Le 2 mai 2022, l’économiste suèdois auteur de “On Keynesian Economics and the Economics of Keynes” (1968) nous quittait. Le BETA lui rend hommage.
Par Rodolphe Dos Santos Ferreira, Professeur émérite à l’université de Strasbourg, le 6 mai 2022.
“Axel est une des figures marquantes ayant séjourné au BETA, pendant tout un semestre, invité par Jean-Paul Fitoussi, alors déjà parti à Florence. Son séjour au BETA a été important pour certains d’entre nous, notamment Jean-Luc et Jean-Paul Pollin. Il a aussi dirigé avec moi le mémoire de troisième cycle d’Ehud Zuscovitch.

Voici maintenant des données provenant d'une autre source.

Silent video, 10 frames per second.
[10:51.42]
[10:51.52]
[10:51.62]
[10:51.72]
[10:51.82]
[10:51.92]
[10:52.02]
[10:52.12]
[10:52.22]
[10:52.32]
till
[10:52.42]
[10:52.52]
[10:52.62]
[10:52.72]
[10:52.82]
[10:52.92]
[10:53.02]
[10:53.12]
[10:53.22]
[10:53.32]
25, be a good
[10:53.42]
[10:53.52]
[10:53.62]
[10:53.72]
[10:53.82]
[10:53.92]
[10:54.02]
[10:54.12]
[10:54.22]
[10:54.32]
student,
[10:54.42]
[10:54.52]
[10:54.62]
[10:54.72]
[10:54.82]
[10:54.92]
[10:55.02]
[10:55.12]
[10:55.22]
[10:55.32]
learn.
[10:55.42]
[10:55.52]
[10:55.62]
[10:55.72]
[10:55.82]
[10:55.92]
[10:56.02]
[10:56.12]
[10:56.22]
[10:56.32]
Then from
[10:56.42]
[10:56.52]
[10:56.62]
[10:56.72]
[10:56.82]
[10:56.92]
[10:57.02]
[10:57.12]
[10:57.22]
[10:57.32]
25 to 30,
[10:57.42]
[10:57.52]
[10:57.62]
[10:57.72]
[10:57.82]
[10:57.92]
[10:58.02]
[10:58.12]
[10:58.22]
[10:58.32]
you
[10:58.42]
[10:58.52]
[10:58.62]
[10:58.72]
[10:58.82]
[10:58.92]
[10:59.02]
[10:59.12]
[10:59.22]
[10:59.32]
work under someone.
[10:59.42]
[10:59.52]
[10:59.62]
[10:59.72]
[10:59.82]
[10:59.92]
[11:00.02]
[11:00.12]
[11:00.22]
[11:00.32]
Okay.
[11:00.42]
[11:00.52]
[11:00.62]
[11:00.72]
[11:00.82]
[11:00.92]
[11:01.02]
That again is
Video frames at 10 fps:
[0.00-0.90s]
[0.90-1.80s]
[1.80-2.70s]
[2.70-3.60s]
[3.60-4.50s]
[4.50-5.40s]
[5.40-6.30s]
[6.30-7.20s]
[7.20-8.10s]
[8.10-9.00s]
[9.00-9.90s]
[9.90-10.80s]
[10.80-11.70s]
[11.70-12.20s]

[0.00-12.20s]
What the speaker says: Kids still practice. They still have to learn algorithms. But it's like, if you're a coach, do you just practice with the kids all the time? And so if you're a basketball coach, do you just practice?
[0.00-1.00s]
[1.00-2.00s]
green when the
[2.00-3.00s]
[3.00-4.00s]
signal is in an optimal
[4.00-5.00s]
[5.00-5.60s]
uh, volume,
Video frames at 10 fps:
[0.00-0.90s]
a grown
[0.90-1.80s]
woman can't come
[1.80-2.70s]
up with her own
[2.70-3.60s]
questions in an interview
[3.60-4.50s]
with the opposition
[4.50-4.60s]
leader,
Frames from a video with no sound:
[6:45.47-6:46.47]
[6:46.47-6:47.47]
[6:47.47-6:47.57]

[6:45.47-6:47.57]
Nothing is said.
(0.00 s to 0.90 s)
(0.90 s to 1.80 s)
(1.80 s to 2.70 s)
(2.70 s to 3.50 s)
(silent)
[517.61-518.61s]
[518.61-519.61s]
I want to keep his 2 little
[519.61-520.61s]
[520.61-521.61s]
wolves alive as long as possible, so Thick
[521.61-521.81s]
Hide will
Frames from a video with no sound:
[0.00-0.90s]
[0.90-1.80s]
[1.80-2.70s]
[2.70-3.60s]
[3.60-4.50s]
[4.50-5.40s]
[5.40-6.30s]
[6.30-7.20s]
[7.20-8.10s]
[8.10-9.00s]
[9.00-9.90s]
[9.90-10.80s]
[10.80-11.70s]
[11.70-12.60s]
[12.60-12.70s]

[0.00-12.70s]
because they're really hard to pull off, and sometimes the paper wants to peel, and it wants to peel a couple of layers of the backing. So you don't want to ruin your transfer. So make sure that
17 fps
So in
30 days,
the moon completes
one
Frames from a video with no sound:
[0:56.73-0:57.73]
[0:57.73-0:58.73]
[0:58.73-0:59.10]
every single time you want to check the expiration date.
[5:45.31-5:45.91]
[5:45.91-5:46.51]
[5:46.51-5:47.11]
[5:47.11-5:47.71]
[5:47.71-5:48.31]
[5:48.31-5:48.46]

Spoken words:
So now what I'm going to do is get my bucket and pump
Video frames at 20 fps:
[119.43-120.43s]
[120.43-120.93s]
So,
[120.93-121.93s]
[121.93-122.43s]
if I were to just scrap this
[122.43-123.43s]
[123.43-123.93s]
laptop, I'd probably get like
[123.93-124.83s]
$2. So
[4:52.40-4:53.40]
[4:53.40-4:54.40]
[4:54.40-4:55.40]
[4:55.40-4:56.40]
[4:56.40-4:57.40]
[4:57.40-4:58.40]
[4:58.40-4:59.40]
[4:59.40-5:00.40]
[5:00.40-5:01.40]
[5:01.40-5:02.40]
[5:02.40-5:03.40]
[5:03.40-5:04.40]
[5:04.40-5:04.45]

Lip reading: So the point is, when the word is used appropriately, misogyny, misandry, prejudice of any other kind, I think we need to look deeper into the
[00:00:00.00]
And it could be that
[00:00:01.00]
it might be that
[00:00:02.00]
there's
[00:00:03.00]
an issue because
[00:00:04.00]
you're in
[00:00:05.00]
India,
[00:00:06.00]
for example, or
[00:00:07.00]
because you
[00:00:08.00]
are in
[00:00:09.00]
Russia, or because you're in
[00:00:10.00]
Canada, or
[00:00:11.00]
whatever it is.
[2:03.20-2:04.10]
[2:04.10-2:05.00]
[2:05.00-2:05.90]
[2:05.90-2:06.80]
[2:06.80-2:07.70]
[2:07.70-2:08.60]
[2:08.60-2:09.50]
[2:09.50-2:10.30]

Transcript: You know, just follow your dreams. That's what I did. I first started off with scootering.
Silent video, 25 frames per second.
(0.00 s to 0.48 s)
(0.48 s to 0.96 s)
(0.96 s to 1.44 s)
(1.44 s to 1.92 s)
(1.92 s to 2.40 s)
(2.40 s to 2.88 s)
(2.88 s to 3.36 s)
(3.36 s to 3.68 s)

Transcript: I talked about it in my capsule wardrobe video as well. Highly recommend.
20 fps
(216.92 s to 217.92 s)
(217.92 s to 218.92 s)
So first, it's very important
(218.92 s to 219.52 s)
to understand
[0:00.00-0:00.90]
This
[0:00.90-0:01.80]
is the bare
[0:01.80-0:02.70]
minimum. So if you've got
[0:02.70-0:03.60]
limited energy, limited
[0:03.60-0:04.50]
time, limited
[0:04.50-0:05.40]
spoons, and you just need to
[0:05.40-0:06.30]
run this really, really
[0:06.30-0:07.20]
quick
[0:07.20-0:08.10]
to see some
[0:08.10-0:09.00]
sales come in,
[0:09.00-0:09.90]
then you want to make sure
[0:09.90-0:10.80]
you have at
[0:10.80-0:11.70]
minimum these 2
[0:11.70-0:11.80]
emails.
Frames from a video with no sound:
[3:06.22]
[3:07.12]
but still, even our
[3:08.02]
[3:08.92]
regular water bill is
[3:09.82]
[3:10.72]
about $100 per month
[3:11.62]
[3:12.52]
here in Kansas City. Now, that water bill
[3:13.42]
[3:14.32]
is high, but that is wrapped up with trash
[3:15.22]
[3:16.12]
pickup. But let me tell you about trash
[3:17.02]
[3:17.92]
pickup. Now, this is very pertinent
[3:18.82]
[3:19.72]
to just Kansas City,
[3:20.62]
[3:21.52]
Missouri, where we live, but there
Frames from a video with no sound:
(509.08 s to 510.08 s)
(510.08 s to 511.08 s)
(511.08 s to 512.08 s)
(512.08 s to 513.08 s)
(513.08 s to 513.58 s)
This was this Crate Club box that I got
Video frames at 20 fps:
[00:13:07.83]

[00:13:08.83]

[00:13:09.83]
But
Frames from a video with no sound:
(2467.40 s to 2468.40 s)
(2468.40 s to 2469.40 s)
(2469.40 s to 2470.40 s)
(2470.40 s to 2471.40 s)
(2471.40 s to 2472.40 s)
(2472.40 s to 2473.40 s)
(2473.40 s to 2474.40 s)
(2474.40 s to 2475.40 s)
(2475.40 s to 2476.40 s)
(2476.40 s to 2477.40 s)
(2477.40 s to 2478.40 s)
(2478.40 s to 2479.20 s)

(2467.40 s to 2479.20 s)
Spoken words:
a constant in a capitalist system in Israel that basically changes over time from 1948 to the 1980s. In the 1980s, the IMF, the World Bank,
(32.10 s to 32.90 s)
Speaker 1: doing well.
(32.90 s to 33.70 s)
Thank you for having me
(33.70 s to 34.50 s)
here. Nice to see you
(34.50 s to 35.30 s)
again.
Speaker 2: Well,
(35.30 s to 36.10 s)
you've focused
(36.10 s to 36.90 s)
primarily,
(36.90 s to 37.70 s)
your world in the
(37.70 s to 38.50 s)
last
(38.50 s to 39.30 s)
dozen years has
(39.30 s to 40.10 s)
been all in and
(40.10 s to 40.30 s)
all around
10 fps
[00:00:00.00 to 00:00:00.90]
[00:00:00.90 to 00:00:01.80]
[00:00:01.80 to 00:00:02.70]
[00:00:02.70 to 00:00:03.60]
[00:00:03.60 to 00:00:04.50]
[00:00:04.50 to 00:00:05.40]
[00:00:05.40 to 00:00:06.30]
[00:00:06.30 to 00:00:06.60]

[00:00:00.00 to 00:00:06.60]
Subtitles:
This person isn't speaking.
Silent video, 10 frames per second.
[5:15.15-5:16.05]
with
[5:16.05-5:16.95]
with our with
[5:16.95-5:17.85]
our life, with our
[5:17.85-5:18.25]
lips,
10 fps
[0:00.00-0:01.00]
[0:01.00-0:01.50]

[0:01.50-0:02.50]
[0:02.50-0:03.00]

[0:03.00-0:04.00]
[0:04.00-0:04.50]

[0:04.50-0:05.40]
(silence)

Pour moi et les macro-économistes de ma génération, sa thèse sur Keynes a été une véritable révélation, un feu d’artifice. Publiée en 1968, elle a connu la gloire, mais de manière passagère. Elle a été trop identifiée à la théorie du déséquilibre et a été ensuite écrasée par les Nouveaux Classiques comme par les Nouveaux Keynésiens. Pourtant, elle était centrée sur les thèmes de l’information et de la coordination, qui lui confèrent aujourd’hui une grande actualité. Elle a largement inspiré ma thèse complémentaire, marqué fortement mon travail sur Keynes tout le long de ma vie et je lui ai consacré récemment, pour ses 50 ans, un papier co-écrit avec Pierrick Clerc (EJHET 2020).
Après la découverte de l’auteur, la rencontre avec l’homme n’a pas été décevante non plus. La gentillesse, l’humour, l’élégance incarnés. La grande classe ! J’ai eu le privilège de le rencontrer régulièrement, sinon fréquemment, et bien des moments passés avec lui resteront gravés dans ma mémoire.”
Par Jean-Alain Héraud, Professeur émérite à l’université de Strasbourg, le 6 mai 2022.
“Triste nouvelle en effet, et curieuse coïncidence. C’est globalement une page qui se tourne avec ces deux décès concomitants. [NDRL: Jean Fitoussi est décédé deux semaines avant Axel Leijonhufvud.]
Jean-Paul [Fitoussi] nous a incité (ses jeunes doctorants de l’époque) à lire Axel et à nous inscrire dans cette perspective mais personnellement je me suis vite écarté de la macro. Comme Patrick Cohendet, j’ai envisagé d’autres horizons. Jean-Paul a eu l’ouverture d’esprit d’accepter de continuer à diriger des thèses éloignées de ses investissements propres – dans lesquels Axel était définitivement central. Mais il faut dire que la présence et l’influence de Nicolas Georgescu-Roegen, autre grand invité du BETA à l’époque, ont beaucoup contribué à rendre possible et acceptable cette réorientation de la part de Patrick et moi (à quelques frictions près).
Pour revenir à Axel, que j’ai finalement beaucoup moins fréquenté que d’autres collègues du Beta, j’en ai gardé néanmoins une image impressionnante. Humainement, un très grand bonhomme. Un homme élégant comme le dit très bien Rodolphe. Et son nom, en suédois, que Jean-Paul avait du mal à prononcer…, veut dire tête de lion !”
Par André Lorentz, Maître de conférences à l’université de Strasbourg, le 7 mai 2022.
“Je me permets d’apporter ma toute petite pierre aux hommages de Rodolphe et Jean-Alain pour témoigner de l’influence d’Axel Leijonhufvud sur de multiples générations de chercheurs au BETA.
J’ai eu la chance, il y a exactement 20 ans, de le rencontrer à l’occasion de la troisième édition de l’école d’été de Trento sur les processus économiques adaptatifs en macroéconomie. Je terminais alors ma première année de thèse à la Sant’Anna de Pise.
Au delà de cette très très brève rencontre et de l’impression laissée par son intervention, ses travaux plus récents et ses prises de positions méthodologiques ont à la fois guidé et pu apporter un précieux crédit aux travaux de chercheurs qui ont choisi de faire un pas de côté par rapport à l’orthodoxie économique en abordant les questions économiques sous le prisme des systèmes complexes et évolutifs.”